1

I have a piece of python code, which need to iterator over all keys in a dictionary where the body of the loop might change the dictionary.

Just trying to iterator over the dictionary give me RuntimeError: dictionary changed size during iteration. Searching for the error message lead me to another question, where the suggested solution was to copy the list of keys before starting the iteration.

In my scenario that is however only a partial answer, because I need to iterate over not only the original keys but also over keys that are added while I am iterating. I need code that only terminates once no more keys are being added to the dictionary, and it has processed any keys already in the dictionary.

So far I have come up with this:

processed = set()
while True:
    keys = set(dictionary) - processed
    if not keys:
        break
    for k in keys:
        processed.add(k)
        # Do something with k

This approach does seem overly complicated. Is there any way I could simplify it, and still have it process all of the keys being added to the dictionary without processing each of them more than once?

In some other languages the first four lines of the while loop could have been written simply as:

while keys = set(dictionary) - processed:

However that doesn't work in python. I found a question about using an assignment as condition in a while loop in python. But none of the proposed answers seem applicable to my scenario.

Community
  • 1
  • 1
kasperd
  • 1,952
  • 1
  • 20
  • 31

3 Answers3

2

Consider the opposite approach. Track the keys that still need to be processed, rather than the ones that already have been.

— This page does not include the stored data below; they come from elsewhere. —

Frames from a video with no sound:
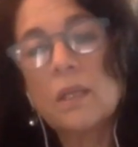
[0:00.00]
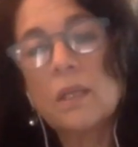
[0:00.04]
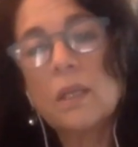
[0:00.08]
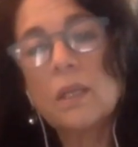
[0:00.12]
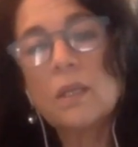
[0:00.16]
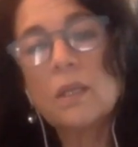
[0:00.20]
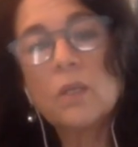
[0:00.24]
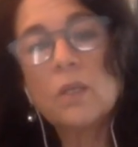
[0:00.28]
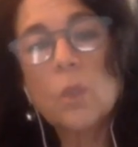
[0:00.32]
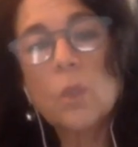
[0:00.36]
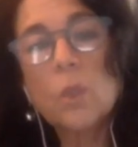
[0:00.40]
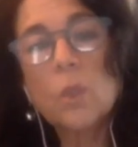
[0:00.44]

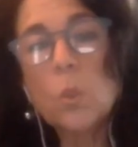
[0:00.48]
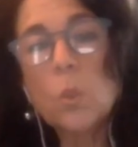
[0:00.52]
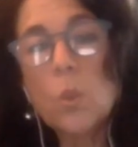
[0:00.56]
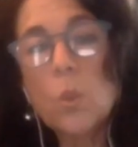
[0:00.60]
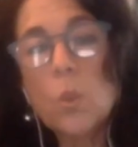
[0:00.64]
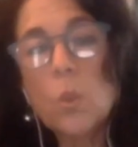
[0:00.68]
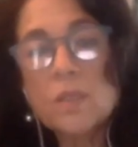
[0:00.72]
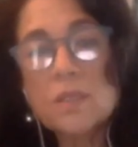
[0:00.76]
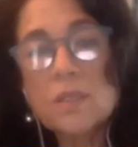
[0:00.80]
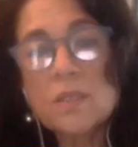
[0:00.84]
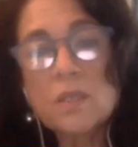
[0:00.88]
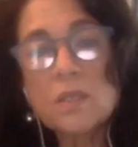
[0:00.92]
No
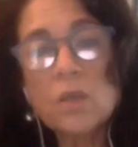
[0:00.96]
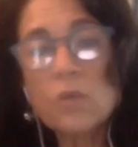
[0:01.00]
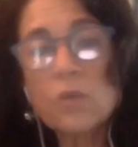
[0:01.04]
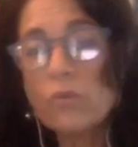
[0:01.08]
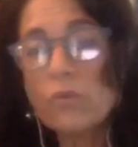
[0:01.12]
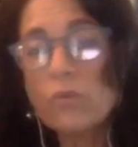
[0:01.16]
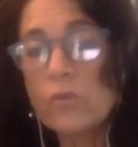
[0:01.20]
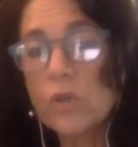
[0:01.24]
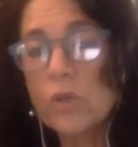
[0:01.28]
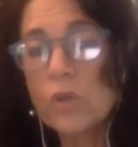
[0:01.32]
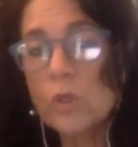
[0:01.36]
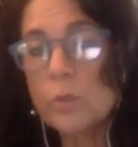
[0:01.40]
was, no
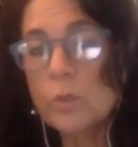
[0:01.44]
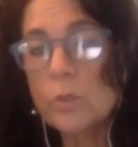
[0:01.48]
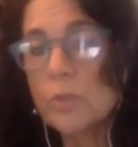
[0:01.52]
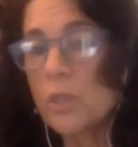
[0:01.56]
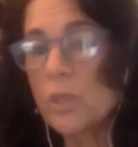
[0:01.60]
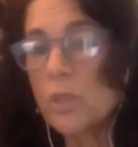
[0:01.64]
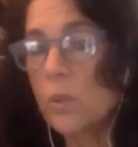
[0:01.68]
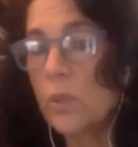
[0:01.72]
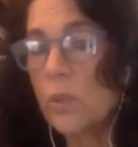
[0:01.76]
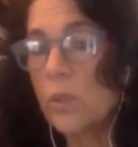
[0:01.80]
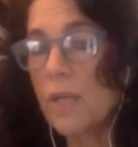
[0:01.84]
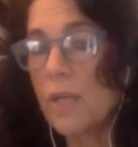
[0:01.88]
verb,
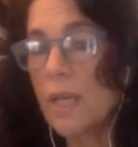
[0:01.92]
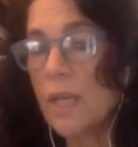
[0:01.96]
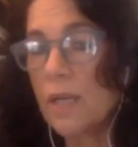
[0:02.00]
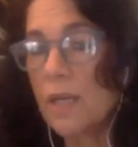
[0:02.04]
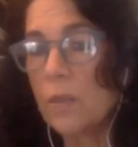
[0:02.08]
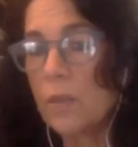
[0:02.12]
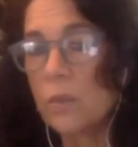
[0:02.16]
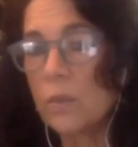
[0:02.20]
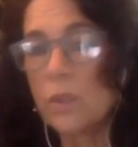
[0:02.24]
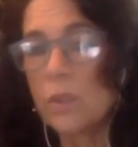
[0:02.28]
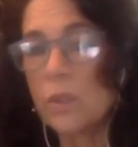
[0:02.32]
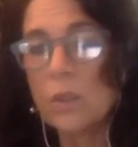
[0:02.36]
no
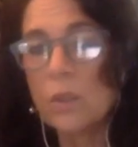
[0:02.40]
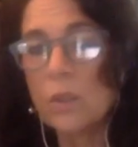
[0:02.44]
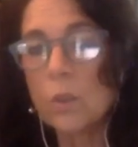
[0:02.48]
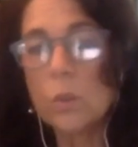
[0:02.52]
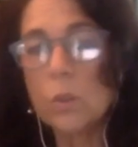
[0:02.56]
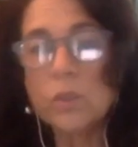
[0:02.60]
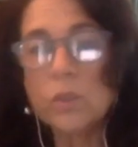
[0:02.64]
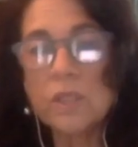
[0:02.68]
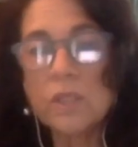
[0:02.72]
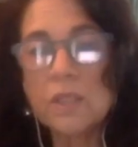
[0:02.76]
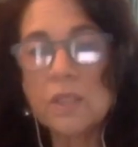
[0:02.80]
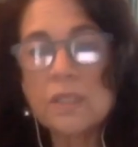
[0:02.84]
noun,
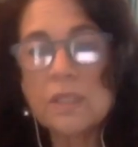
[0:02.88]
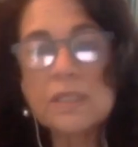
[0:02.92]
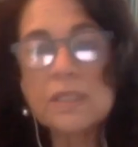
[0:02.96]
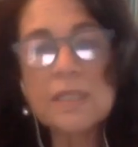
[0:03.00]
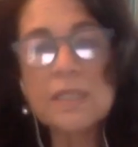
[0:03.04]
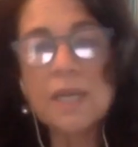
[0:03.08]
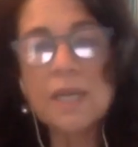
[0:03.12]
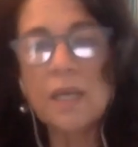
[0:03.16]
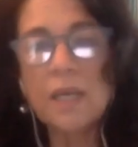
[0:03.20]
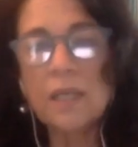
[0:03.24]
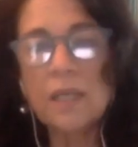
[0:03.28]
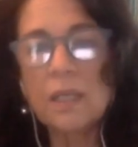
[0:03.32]
only a
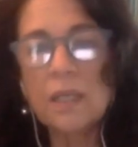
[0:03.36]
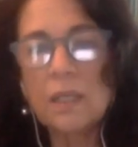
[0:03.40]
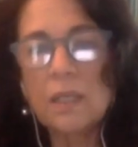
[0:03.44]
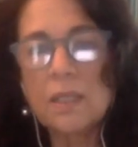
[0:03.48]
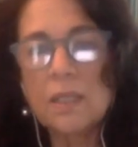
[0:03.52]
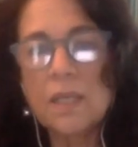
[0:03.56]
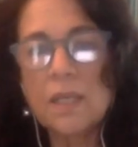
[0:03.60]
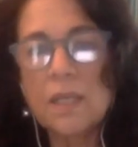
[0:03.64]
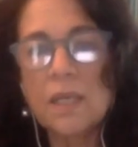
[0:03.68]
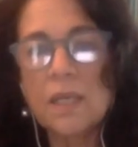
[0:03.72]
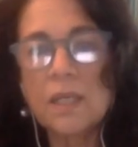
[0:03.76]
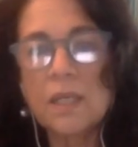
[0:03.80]
tiny,
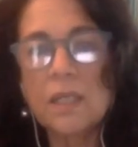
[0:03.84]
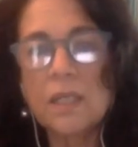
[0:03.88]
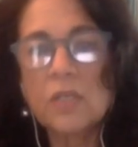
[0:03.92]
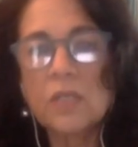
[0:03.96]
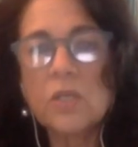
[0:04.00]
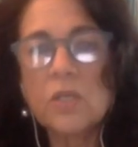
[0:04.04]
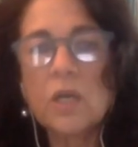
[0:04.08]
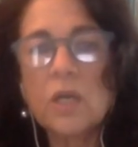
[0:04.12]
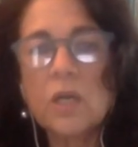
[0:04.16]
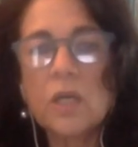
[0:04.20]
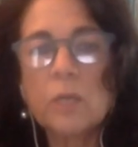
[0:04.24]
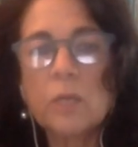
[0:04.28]
tiny
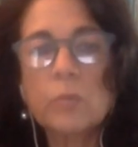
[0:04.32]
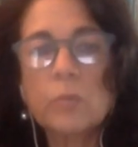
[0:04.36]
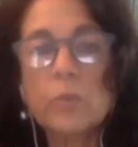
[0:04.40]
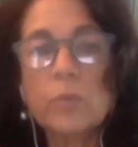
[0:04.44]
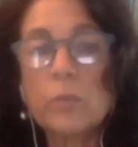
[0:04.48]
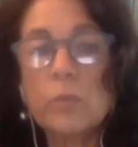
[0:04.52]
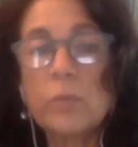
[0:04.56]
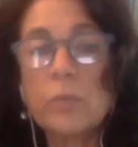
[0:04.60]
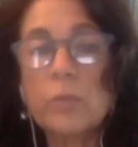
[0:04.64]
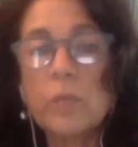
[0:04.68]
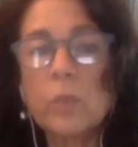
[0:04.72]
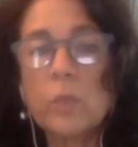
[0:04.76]
dot
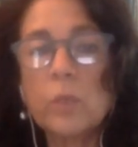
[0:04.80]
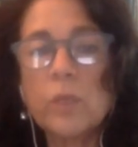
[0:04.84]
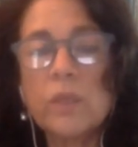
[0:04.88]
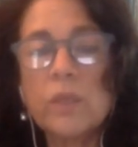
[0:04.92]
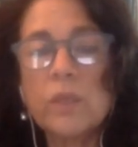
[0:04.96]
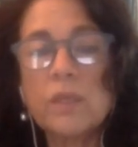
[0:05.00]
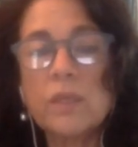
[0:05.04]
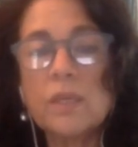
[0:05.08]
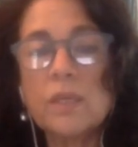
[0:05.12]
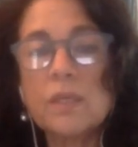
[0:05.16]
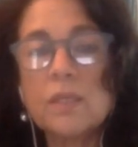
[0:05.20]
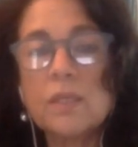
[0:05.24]
brimming with
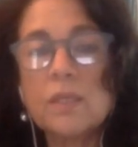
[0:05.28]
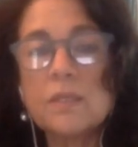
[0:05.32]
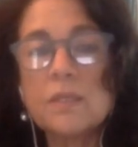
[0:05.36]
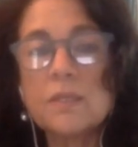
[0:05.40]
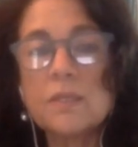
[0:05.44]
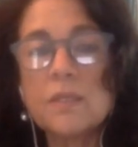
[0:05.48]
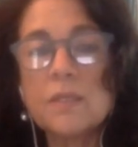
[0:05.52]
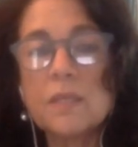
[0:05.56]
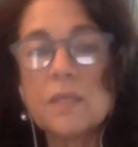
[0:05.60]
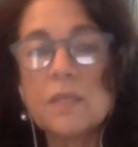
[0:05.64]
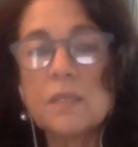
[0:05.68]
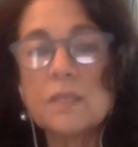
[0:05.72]
is,
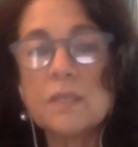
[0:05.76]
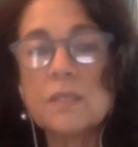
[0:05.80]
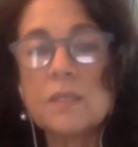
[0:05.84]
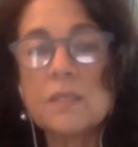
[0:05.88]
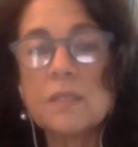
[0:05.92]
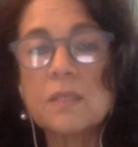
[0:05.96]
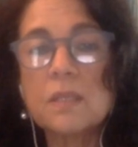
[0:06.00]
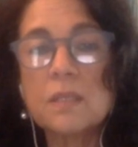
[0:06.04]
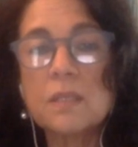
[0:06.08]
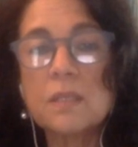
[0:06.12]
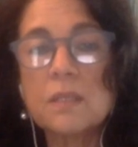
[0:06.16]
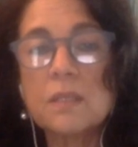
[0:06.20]
is,
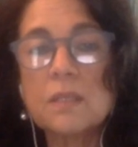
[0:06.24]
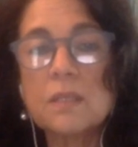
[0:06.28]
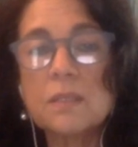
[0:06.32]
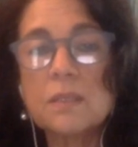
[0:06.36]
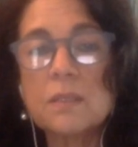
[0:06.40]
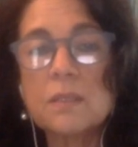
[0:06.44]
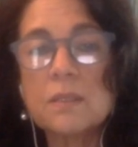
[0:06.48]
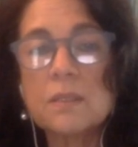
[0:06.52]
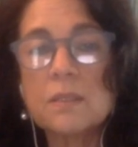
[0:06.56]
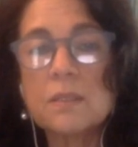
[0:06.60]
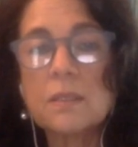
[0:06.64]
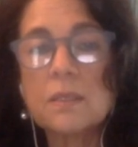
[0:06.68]

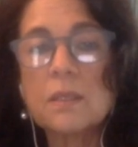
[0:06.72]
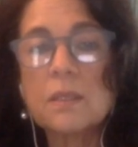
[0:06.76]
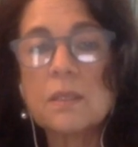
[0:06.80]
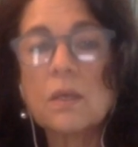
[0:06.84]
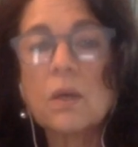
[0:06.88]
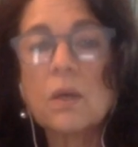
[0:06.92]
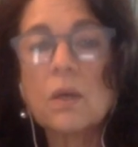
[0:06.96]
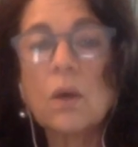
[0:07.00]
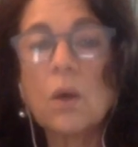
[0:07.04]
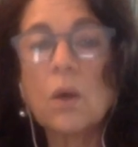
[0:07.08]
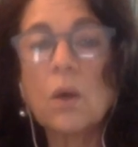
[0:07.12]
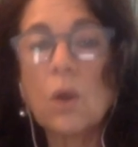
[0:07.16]
is,
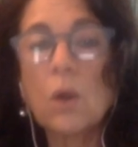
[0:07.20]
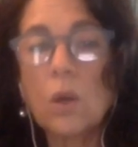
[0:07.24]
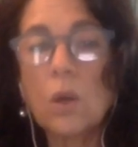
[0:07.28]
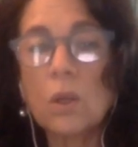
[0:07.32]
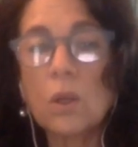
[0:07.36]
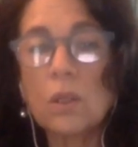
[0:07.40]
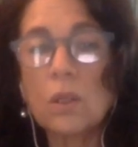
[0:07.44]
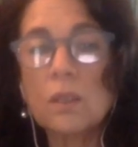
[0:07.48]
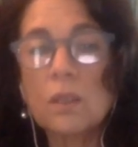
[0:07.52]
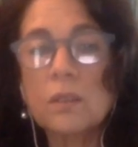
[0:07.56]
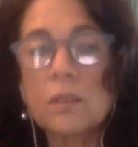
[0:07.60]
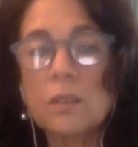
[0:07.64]

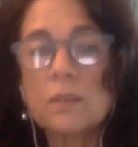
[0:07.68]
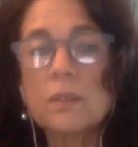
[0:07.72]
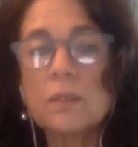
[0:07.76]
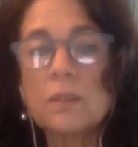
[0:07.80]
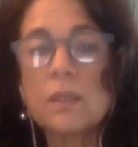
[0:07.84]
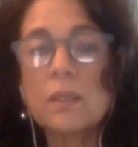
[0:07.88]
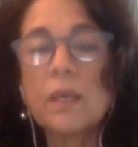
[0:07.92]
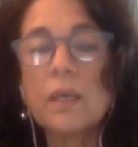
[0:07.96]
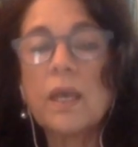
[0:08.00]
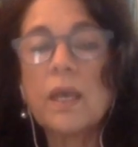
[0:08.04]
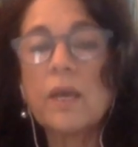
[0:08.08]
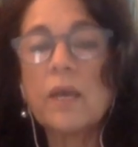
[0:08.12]
all,
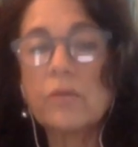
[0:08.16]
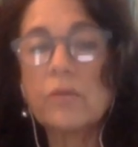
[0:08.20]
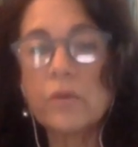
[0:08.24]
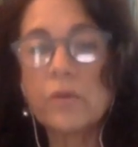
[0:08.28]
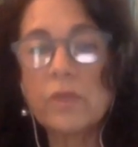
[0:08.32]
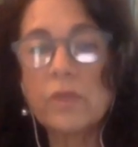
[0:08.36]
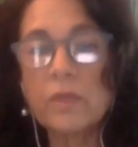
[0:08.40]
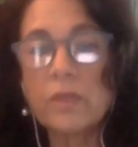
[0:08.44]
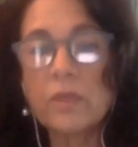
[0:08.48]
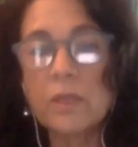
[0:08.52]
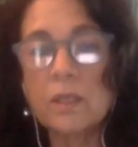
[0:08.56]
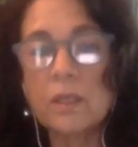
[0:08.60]

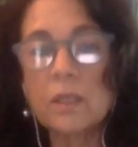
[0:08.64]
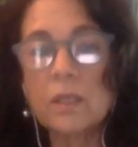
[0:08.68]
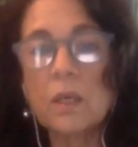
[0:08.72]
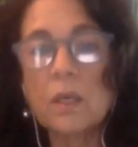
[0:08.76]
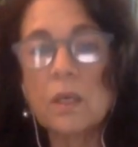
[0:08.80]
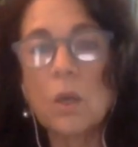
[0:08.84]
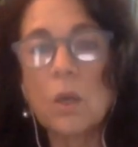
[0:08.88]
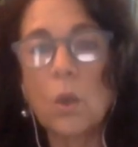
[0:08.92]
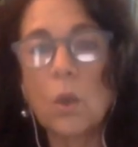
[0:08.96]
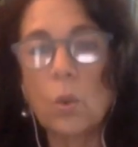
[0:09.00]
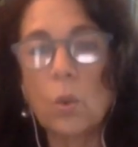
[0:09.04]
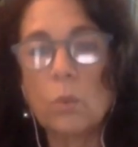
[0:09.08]
everything,
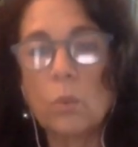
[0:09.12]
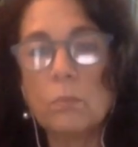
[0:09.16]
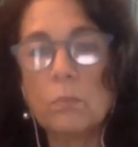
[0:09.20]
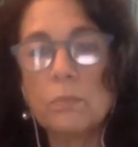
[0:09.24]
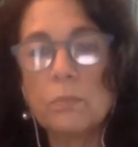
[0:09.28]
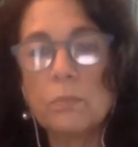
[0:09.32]
home.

remaining = set(dictionary.items())

while remaining:
    key, value = remaining.pop()

    # process the item

    if item_to_add:
        dictionary[new_key] = new_value
        remaining.add((new_key, new_value))

This avoids an expensive set difference operation each iteration.

If you really don't know what keys have been added during processing, then the code in your question is good as is. A slightly different way to write it would be:

keys = set(dictionary)
processed = set()

while keys:
    for k in keys:
        # Do something with k

    processed.update(keys)
    keys = set(dictionary) - processed

Is that better? Worse? For you to decide, I suppose.

John Kugelman
  • 349,597
  • 67
  • 533
  • 578
  • The body of my loop doesn't explicitly add keys to the dictionary. Rather it calls another function, which may or may not add keys to the dictionary. So the only way the body of my loop could know which keys have been added would be by looking at the current set of keys. – kasperd Nov 21 '14 at 03:58
  • Re-inspecting the dictionary repeatedly to see what's changed could be costly. Is there any way to refactor the code so you know what items are added? If not, then your original code looks good to me. – John Kugelman Nov 21 '14 at 04:00
  • It is not going to be practical for me to refactor the code in order to let the body of the loop know what is being added. In my case performance of the set difference is not going to be an issue, since the cost of processing a single key is much higher than that of computing the set difference. – kasperd Nov 21 '14 at 04:04
  • Thanks for providing a different approach to solving the problem. If there is no completely general solution, it is good to have multiple ideas that each may be applicable in different scenarios. – kasperd Nov 21 '14 at 04:09
2

Perhaps you can use an OrderedDict instead. No problem adding keys while iterating

>>> from collections import OrderedDict
>>> d = OrderedDict([(1, 2), (3, 4)])
>>> for k in d:
...     if k == 1:d[5] = 6
...     print(k)
... 
1
3
5

Are you updating keys or just adding them? If updating, you'll need to specify whether the key should be processed again or not

John La Rooy
  • 295,403
  • 53
  • 369
  • 502
  • This sounds like it may possibly be a cleaner solution. The documentation states that iteration will process keys in the order in which they were added. It does however not state if keys added while iterating are guaranteed to be processed before the iteration finishes. I don't change existing keys, I only add and remove keys. – kasperd Nov 21 '14 at 04:25
0

I rewrote my code as:

processed = set()
while set(dictionary) - processed:
    for k in set(dictionary) - processed:
        processed.add(k)
        # Do something with k

This does duplicate the set(dictionary) - processed expression, but still makes the code easier to read.

kasperd
  • 1,952
  • 1
  • 20
  • 31